**ACTIVITY:** Lines from the one holding "[23:37.47-23:38.38]" through the end of the entries, inclusive, form the whole output; reproduce them exactly and omit pictures.

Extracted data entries
>>>>>
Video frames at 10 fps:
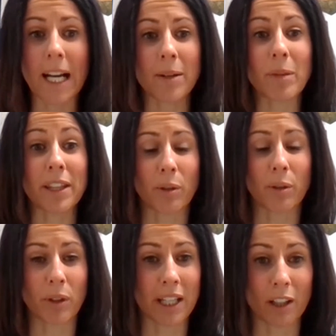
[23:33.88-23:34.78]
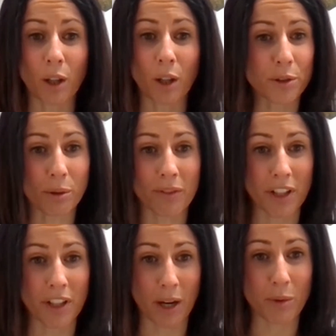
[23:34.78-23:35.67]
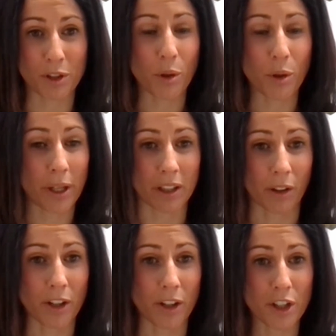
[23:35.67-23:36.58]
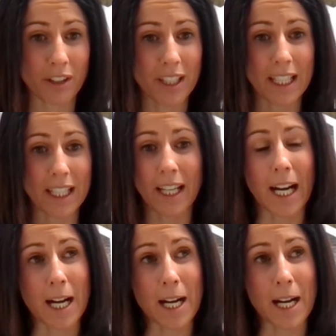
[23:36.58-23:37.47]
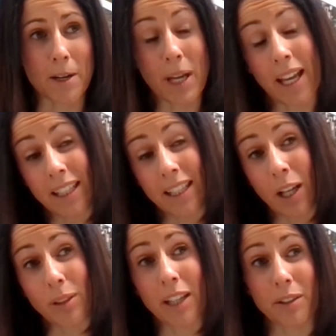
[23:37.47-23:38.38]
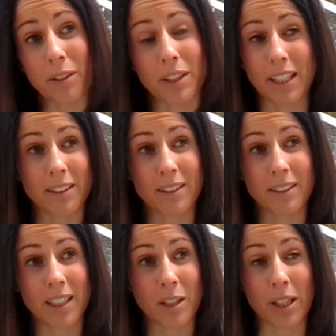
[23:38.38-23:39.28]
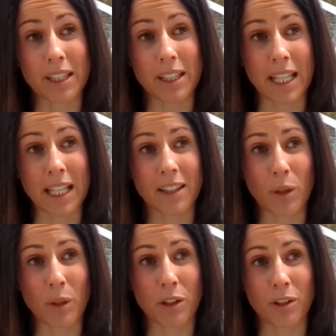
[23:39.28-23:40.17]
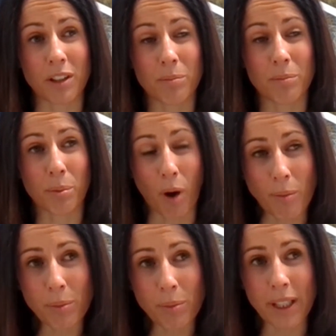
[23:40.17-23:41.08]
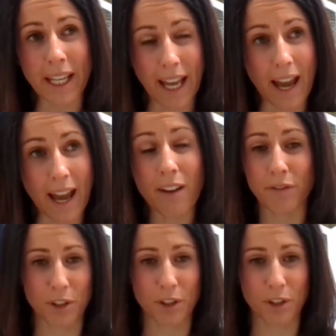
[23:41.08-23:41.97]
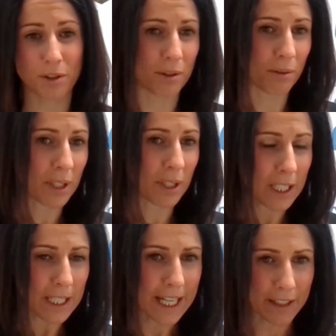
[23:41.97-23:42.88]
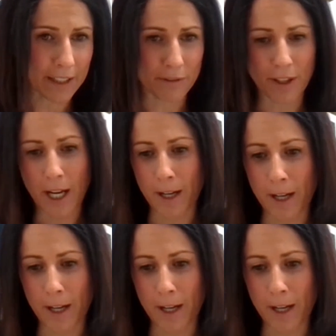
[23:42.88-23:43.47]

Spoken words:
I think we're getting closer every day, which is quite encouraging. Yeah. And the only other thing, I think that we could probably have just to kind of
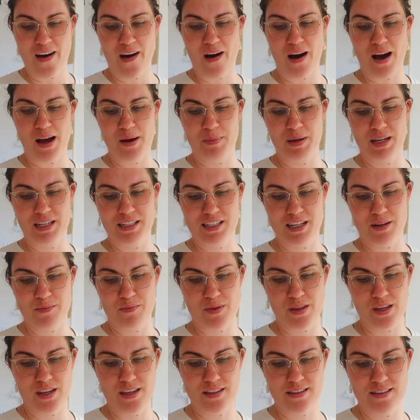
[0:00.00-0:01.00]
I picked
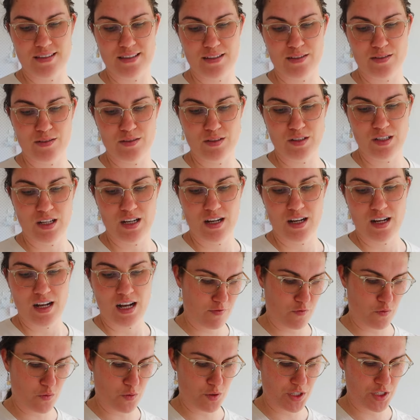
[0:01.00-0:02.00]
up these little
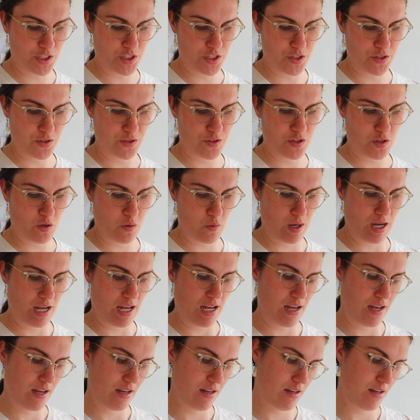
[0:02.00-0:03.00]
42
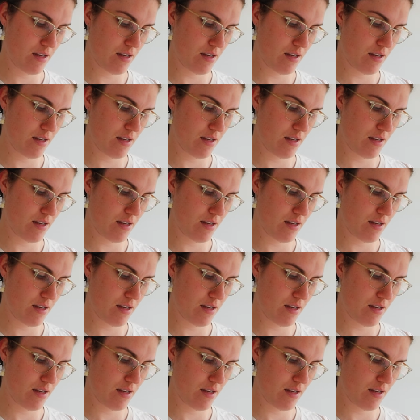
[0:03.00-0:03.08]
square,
<<<<<
**SOLUTION TO THIS TASK:**
[23:37.47-23:38.38]
[23:38.38-23:39.28]
[23:39.28-23:40.17]
[23:40.17-23:41.08]
[23:41.08-23:41.97]
[23:41.97-23:42.88]
[23:42.88-23:43.47]

Spoken words:
I think we're getting closer every day, which is quite encouraging. Yeah. And the only other thing, I think that we could probably have just to kind of
[0:00.00-0:01.00]
I picked
[0:01.00-0:02.00]
up these little
[0:02.00-0:03.00]
42
[0:03.00-0:03.08]
square,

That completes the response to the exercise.